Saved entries

——

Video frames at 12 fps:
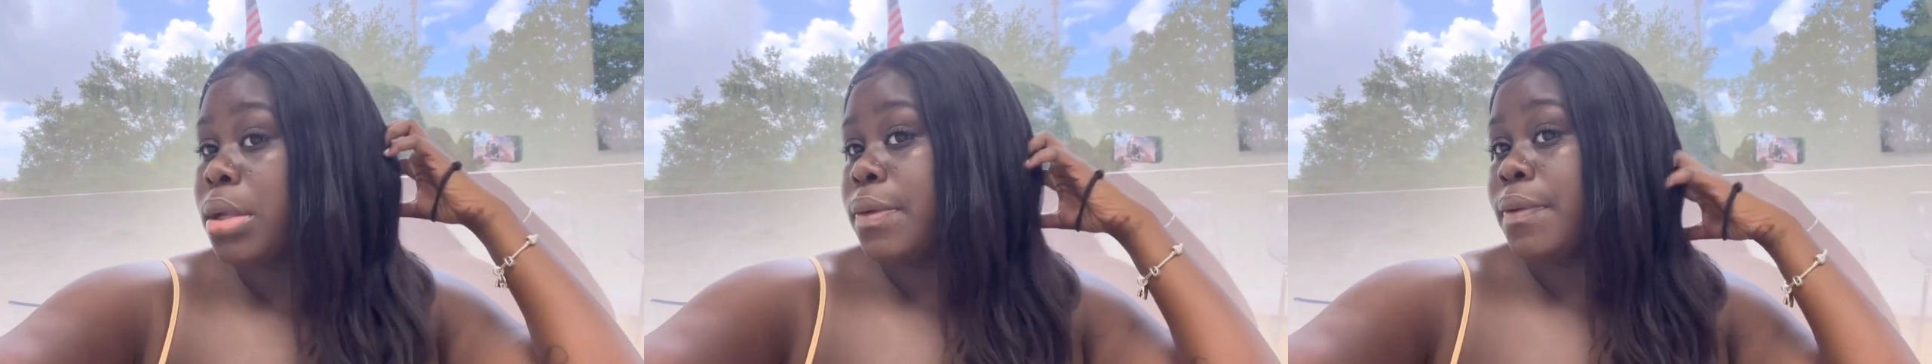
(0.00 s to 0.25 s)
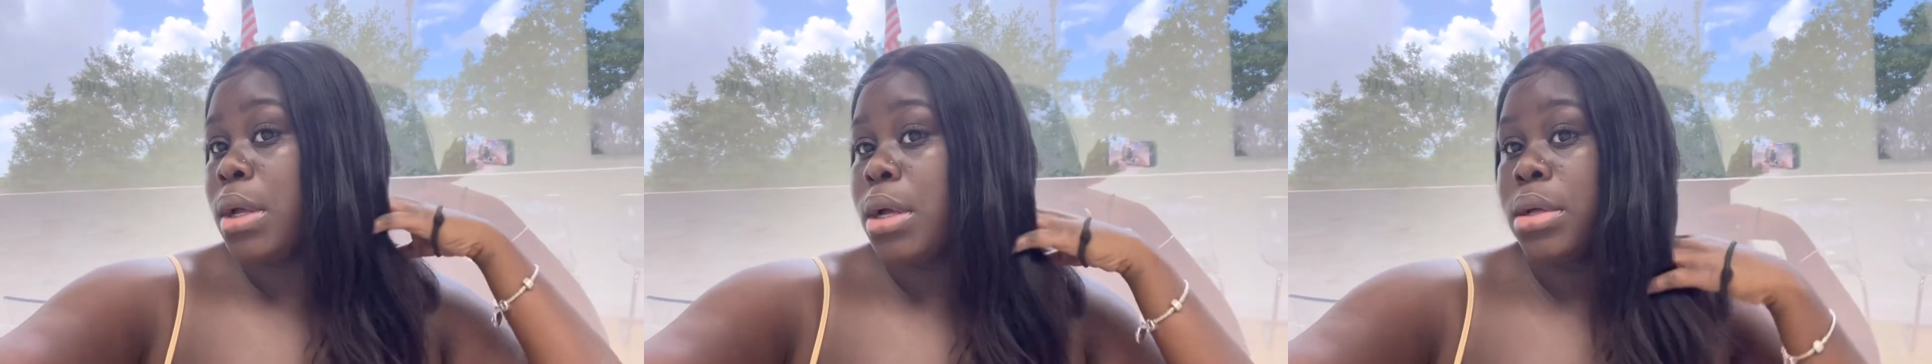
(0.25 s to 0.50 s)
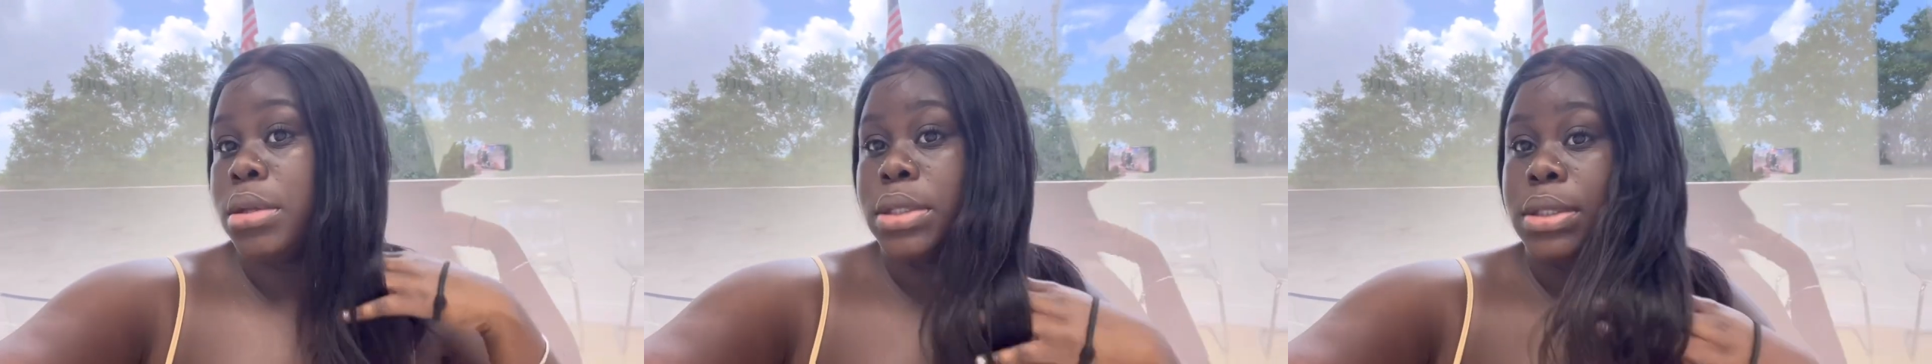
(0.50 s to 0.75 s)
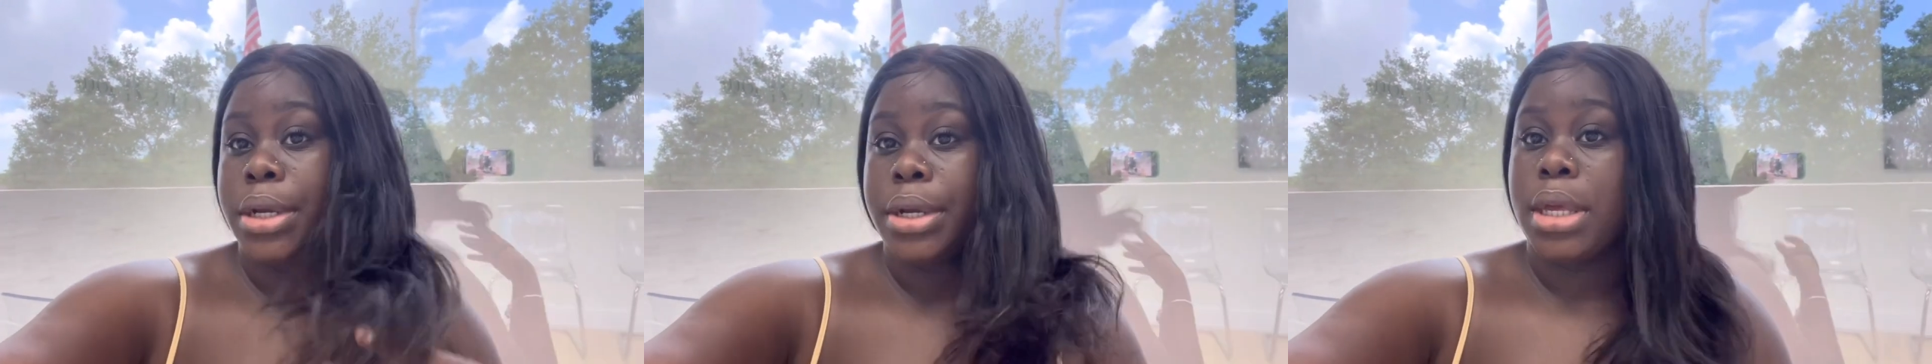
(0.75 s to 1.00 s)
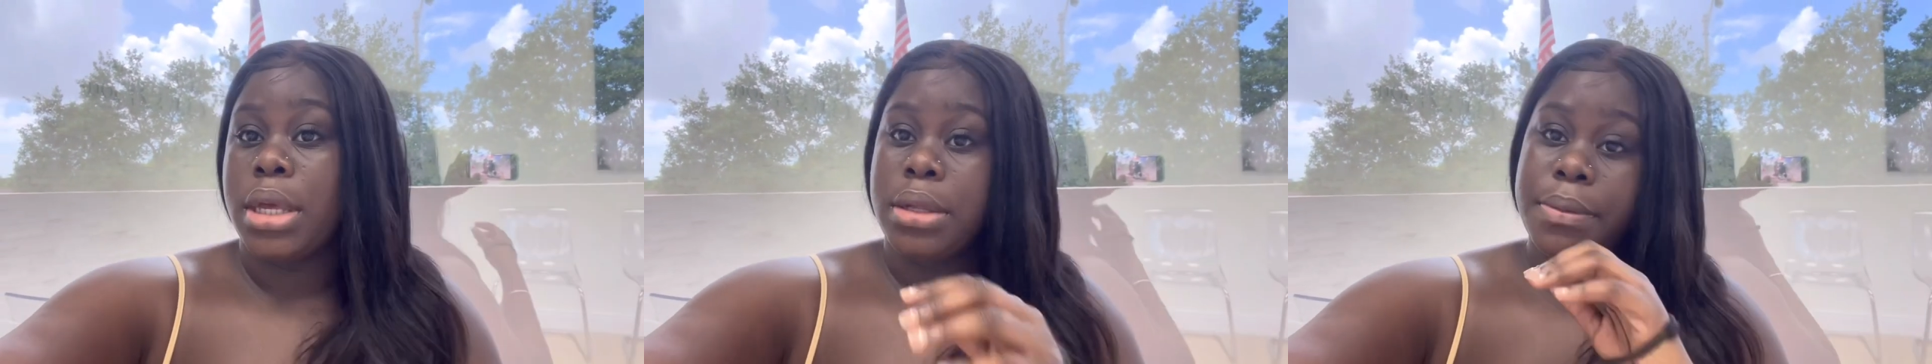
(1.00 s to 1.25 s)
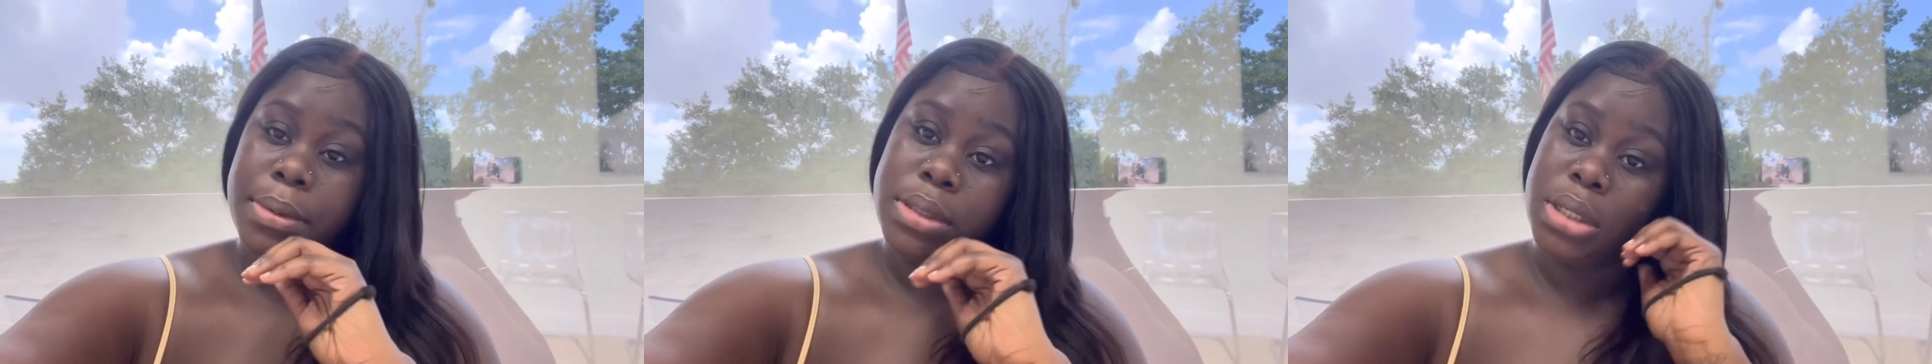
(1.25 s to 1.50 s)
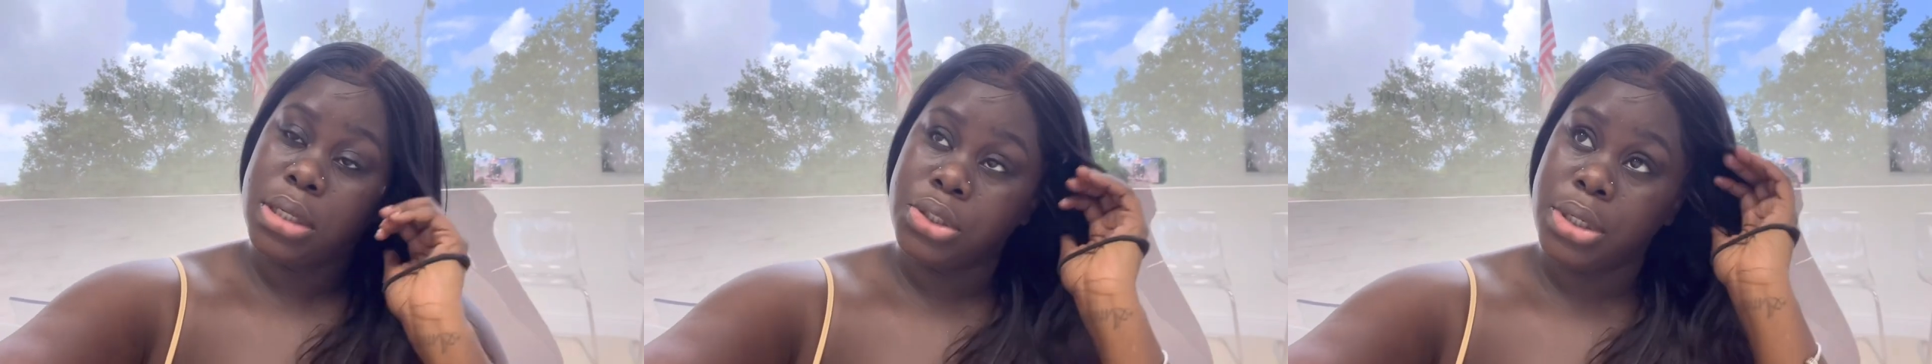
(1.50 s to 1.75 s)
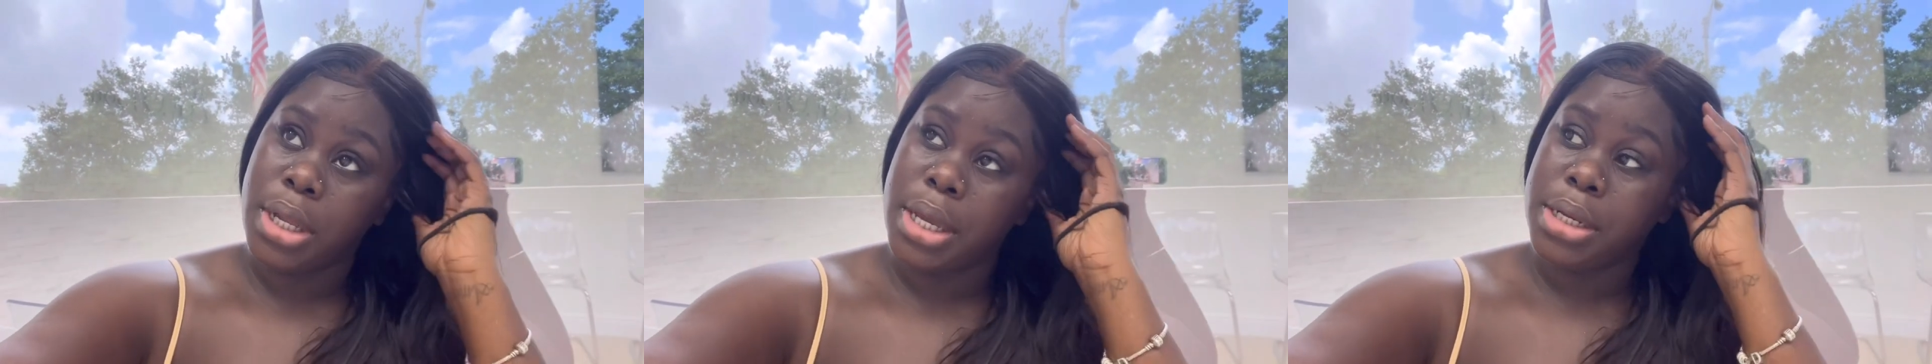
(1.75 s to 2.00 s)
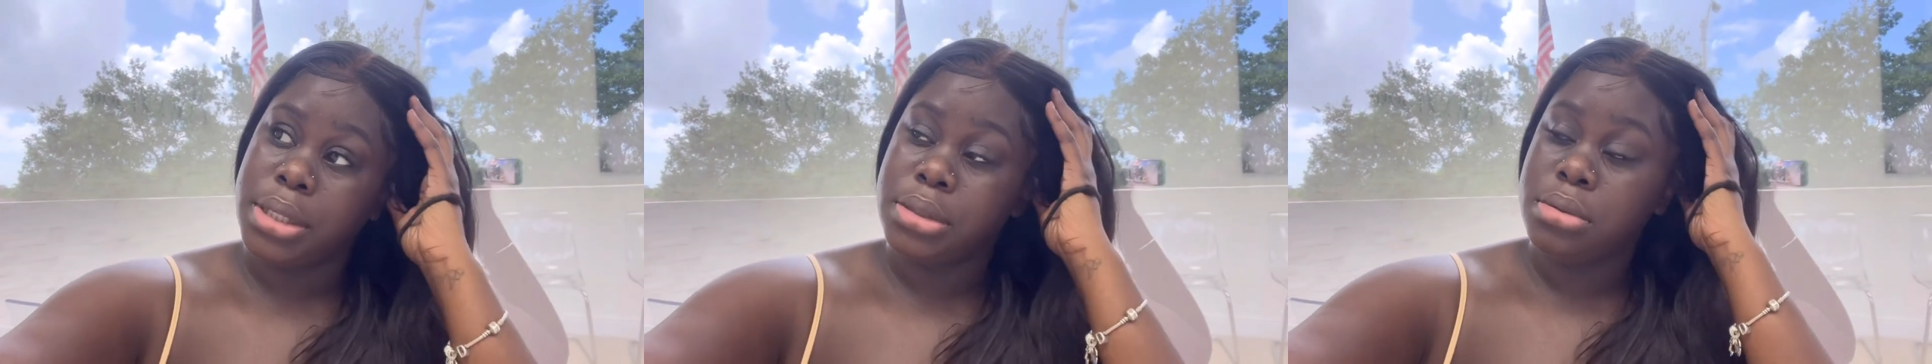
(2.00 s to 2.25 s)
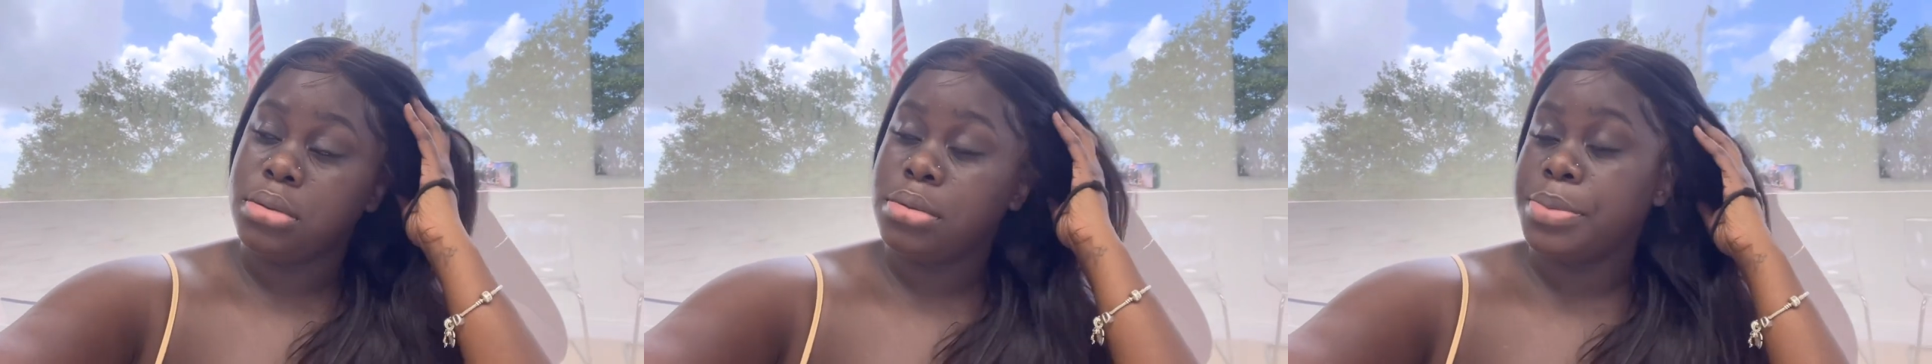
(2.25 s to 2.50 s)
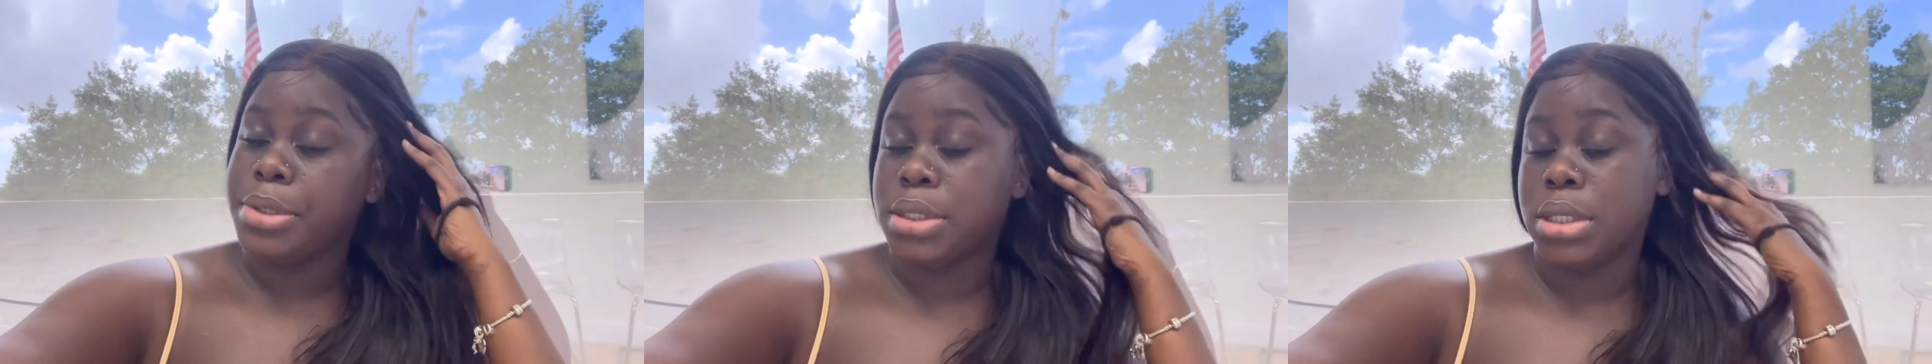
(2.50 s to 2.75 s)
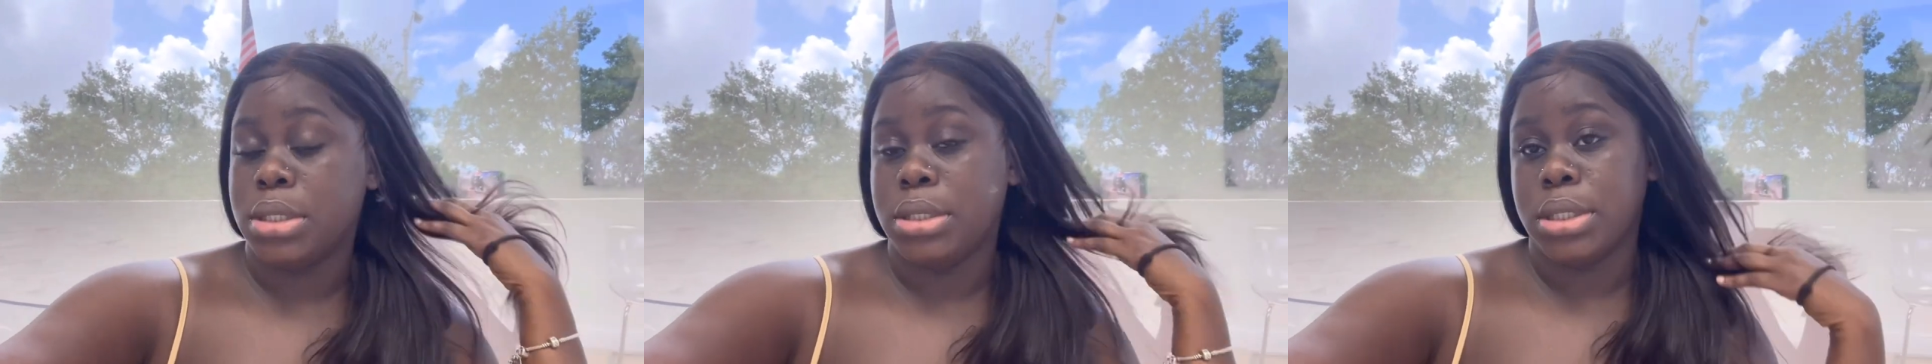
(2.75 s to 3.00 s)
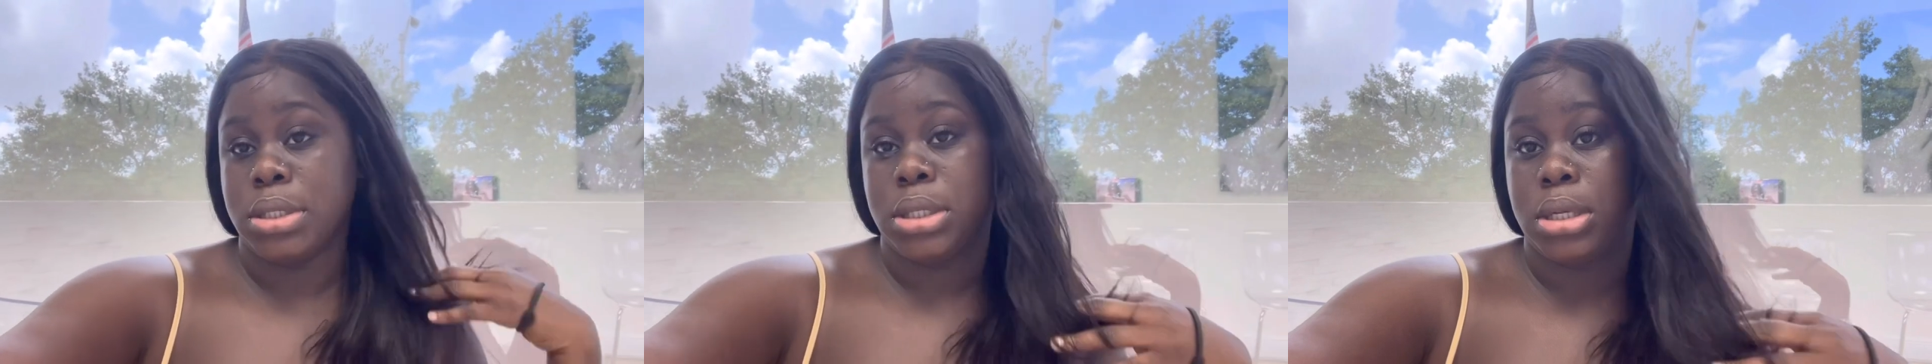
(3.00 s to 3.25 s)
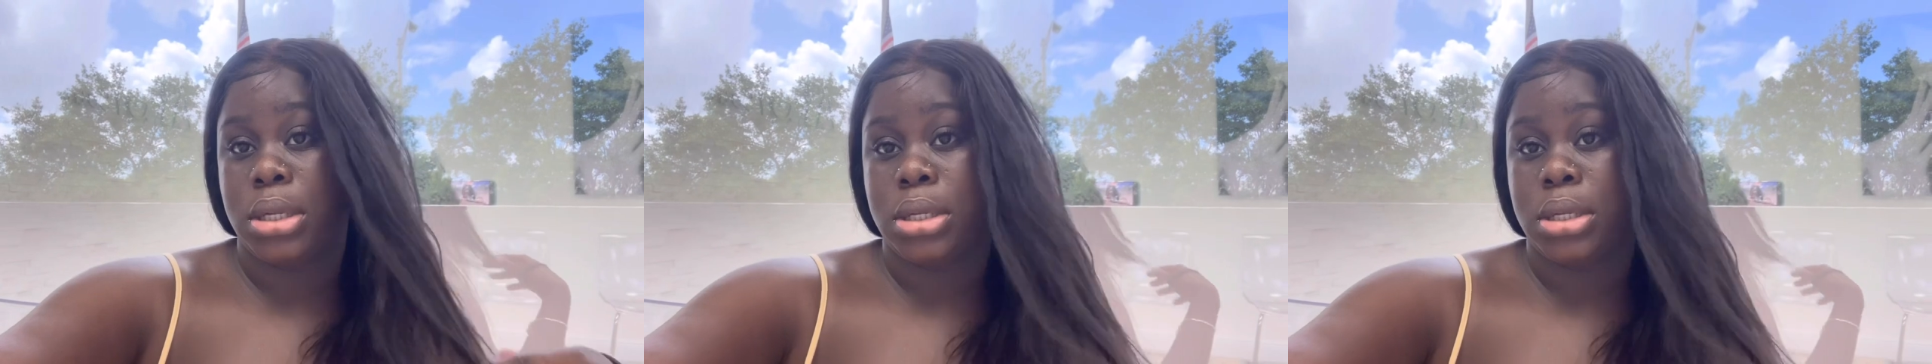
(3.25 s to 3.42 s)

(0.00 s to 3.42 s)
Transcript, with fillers: Y'all, this hair came, it's 180% density.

——

What you are asked to do
Your answer must consist solely of the lines from the one containing "(1.50 s to 1.75 s)" through the last line of the records above, copied exactly, with every picture left out.

Solved problem
(1.50 s to 1.75 s)
(1.75 s to 2.00 s)
(2.00 s to 2.25 s)
(2.25 s to 2.50 s)
(2.50 s to 2.75 s)
(2.75 s to 3.00 s)
(3.00 s to 3.25 s)
(3.25 s to 3.42 s)

(0.00 s to 3.42 s)
Transcript, with fillers: Y'all, this hair came, it's 180% density.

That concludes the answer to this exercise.